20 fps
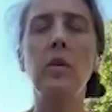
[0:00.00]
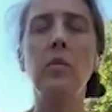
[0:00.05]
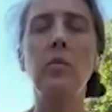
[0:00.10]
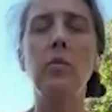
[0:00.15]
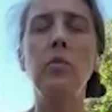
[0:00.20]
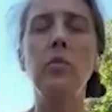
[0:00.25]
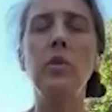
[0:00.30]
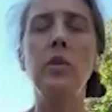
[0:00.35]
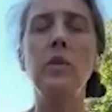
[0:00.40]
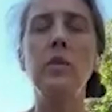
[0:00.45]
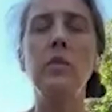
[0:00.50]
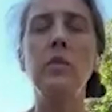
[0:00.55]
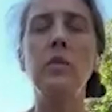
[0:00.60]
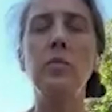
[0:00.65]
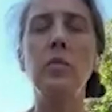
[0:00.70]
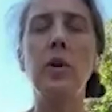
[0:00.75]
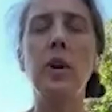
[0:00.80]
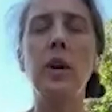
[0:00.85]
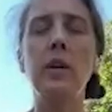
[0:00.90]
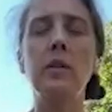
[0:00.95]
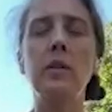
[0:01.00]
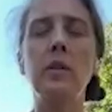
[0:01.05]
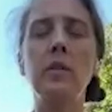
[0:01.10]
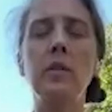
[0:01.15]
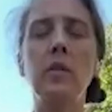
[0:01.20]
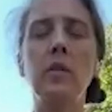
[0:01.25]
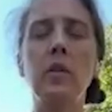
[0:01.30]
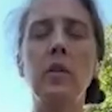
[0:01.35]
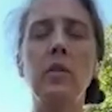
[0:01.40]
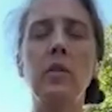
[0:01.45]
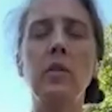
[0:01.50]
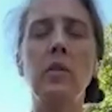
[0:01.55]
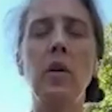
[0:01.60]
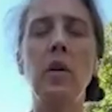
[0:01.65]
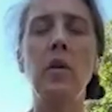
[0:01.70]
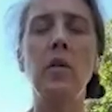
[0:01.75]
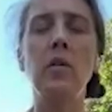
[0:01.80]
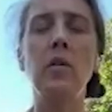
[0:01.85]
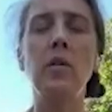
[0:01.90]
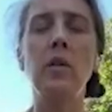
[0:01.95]
a Buddhist practice called
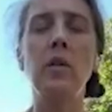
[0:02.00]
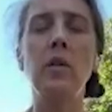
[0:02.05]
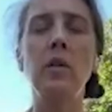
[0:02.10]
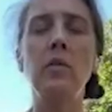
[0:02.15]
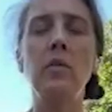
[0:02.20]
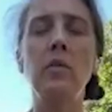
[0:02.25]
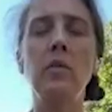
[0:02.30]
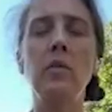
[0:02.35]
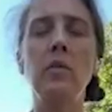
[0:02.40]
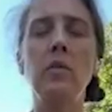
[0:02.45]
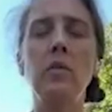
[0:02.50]
Tonglen,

◇ ◇ ◇ ◇

Give all the entries again exactly, dropping each picture.

-- TASK SOLUTION --
20 fps
[0:00.00]
[0:00.05]
[0:00.10]
[0:00.15]
[0:00.20]
[0:00.25]
[0:00.30]
[0:00.35]
[0:00.40]
[0:00.45]
[0:00.50]
[0:00.55]
[0:00.60]
[0:00.65]
[0:00.70]
[0:00.75]
[0:00.80]
[0:00.85]
[0:00.90]
[0:00.95]
[0:01.00]
[0:01.05]
[0:01.10]
[0:01.15]
[0:01.20]
[0:01.25]
[0:01.30]
[0:01.35]
[0:01.40]
[0:01.45]
[0:01.50]
[0:01.55]
[0:01.60]
[0:01.65]
[0:01.70]
[0:01.75]
[0:01.80]
[0:01.85]
[0:01.90]
[0:01.95]
a Buddhist practice called
[0:02.00]
[0:02.05]
[0:02.10]
[0:02.15]
[0:02.20]
[0:02.25]
[0:02.30]
[0:02.35]
[0:02.40]
[0:02.45]
[0:02.50]
Tonglen,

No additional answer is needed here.